A Blogger without Words

Sometimes, there aren’t words left…

I believe in words

I live on words

I relish language

On nights like tonight, words are left to ruin, and I can’t summon them up.

So I wait, in the silence….

And hope….

And pray….

And tomorrow I’ll begin again.

When words leave, there is trust, and something bigger than me will fill in the gaps, just sayin’…

Words, Words, Words

Words

Words are a powerful thing. With their assistance we brave daunting emotions and weighty issues. We express our inmost thoughts and our deepest fears.

Words can cut through the soul to the inner man bringing both healing and harm. Words can be followed by joy, embraced by laughter or lost in sorrow.

There are words we set to flight that we’d like to grab back quickly like the bug the fly snatches mid-air with his rasping, sticky tongue.

There are words we could repeat infinitely and still never exhaust; the “I love you’s” whispered, yelled, proclaimed, declared and given freely.

In the inexhaustible I find a sweet malady. When I’m struck with more emotion than I could possibly utter. Those 2 a.m., “watching the baby sleep” moments. I’m there grasping internally for a way to describe the sentiment and find myself empty but so incredibly full.

How do we pinpoint love on a page? Many have tried but is such greatness definable?

Rest

It’s no wonder the heavens declare the glory of God because we would never be able to scratch the surface of the topic. We are so limited in our vocabulary, with our finite minds and detail-oriented natures. Yet there He stands, incalculable, boundless, limitless, vast and grand. And we should be in awe. We should stumble and wrestle with our verbiage in attempt to bring Him the praise He’s due. We do this not because we know we will succeed, but because what else is there?

Moonlight

We bound through life tossing words around like confetti, littering the landscape in an effort to bring joy, excitement, inspiration and meaning. Let us also fill the air with words of thankfulness and praise like the stars that paint the heavens as each word floats on frequency to the ears of one who hears it all.

“In the beginning was the Word, and the Word was with God, and the Word was God.” John 1:1

Words are a powerful thing!

Unruly Tongue

From the outside looking in (or the inside looking out) I find myself wondering why I’m saying what I’m saying.

It’s that crazy moment when the spirit is screaming for me to zip the lip and I’m still going and realizing somewhere in the middle that I already regret what I let slip out.

Ah, unruly tongue, I want to wrangle you. I’d like to wrap my arms around the python and squeeze. Maybe it’s to prove that I have mastery over me. Maybe I’d like to show some fruit instead of being a cursed fig tree. Maybe I just don’t like messing up. Whatever the reason, can I undo what I’ve done? Can I suck the words back into my lungs and pretend it never happened?
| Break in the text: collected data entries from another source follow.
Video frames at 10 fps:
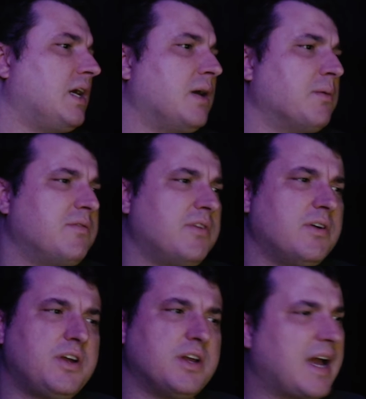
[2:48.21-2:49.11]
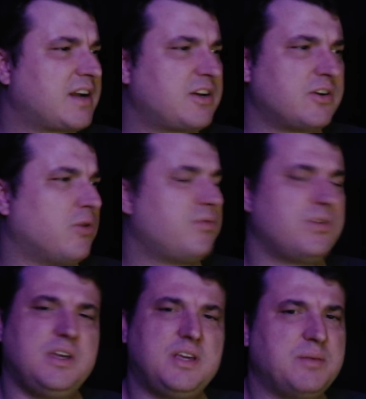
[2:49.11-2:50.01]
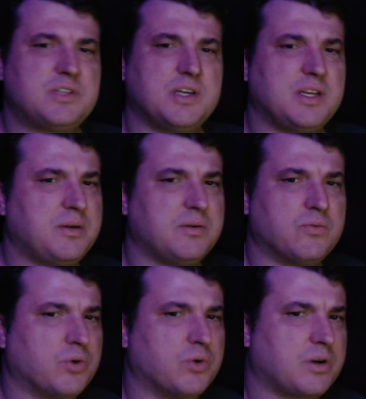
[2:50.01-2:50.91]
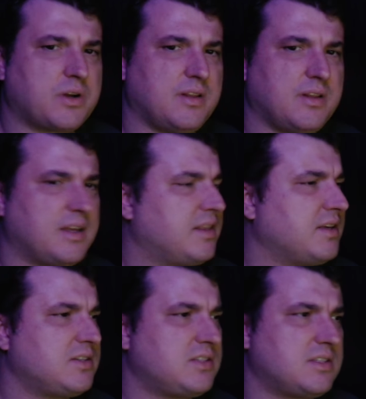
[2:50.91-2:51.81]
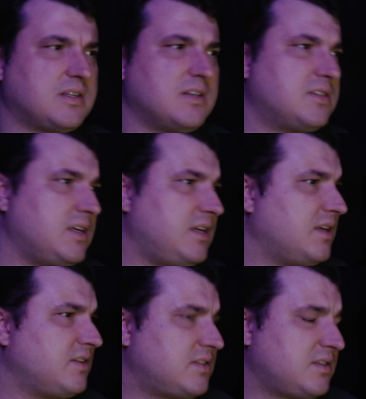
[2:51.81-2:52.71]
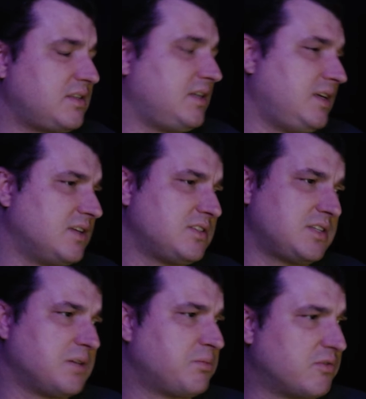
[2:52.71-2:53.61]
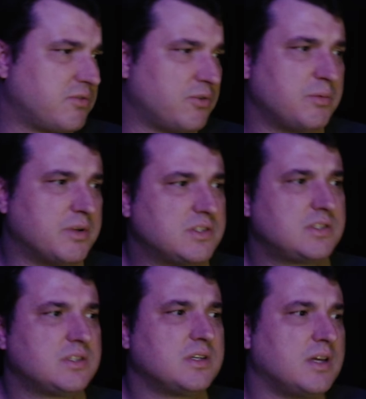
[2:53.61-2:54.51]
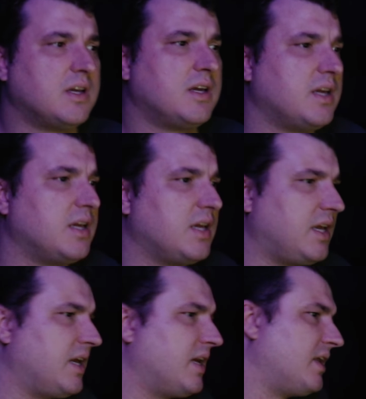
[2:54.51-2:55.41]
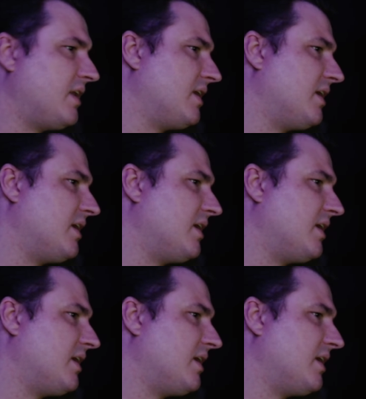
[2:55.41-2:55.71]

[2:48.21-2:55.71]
but very good actor. Hopefully, he keeps getting work like this because he does a good performance. And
“But no man can tame the tongue. It is an unruly evil, full of deadly poison” James 3:8

Flesh

At the end of the day, there’s grace. I’ll stand up again, awake and ready. I’ll try to tame my mouth but the truth is, I am utterly dependent on the Comforter. Only the Holy Spirit can remind me to wrangle my words and reveal to me the truth about my heart. He is my ever-present help. Through him I can make it through this crazy world with tongue and flesh in check, ready to lay my life down again on the altar of grace.

Then when I’ve messed it all up, he wraps me up in his love, showers me with mercy and covers me with peace. I can’t help but fall more in love with him daily. So I’ll press on today with this my goal, “O Lord, open my lips,And my mouth shall show forth Your praise.” Psalm 51:15. Maybe today I’ll learn to bite my tongue a little harder before it bites me.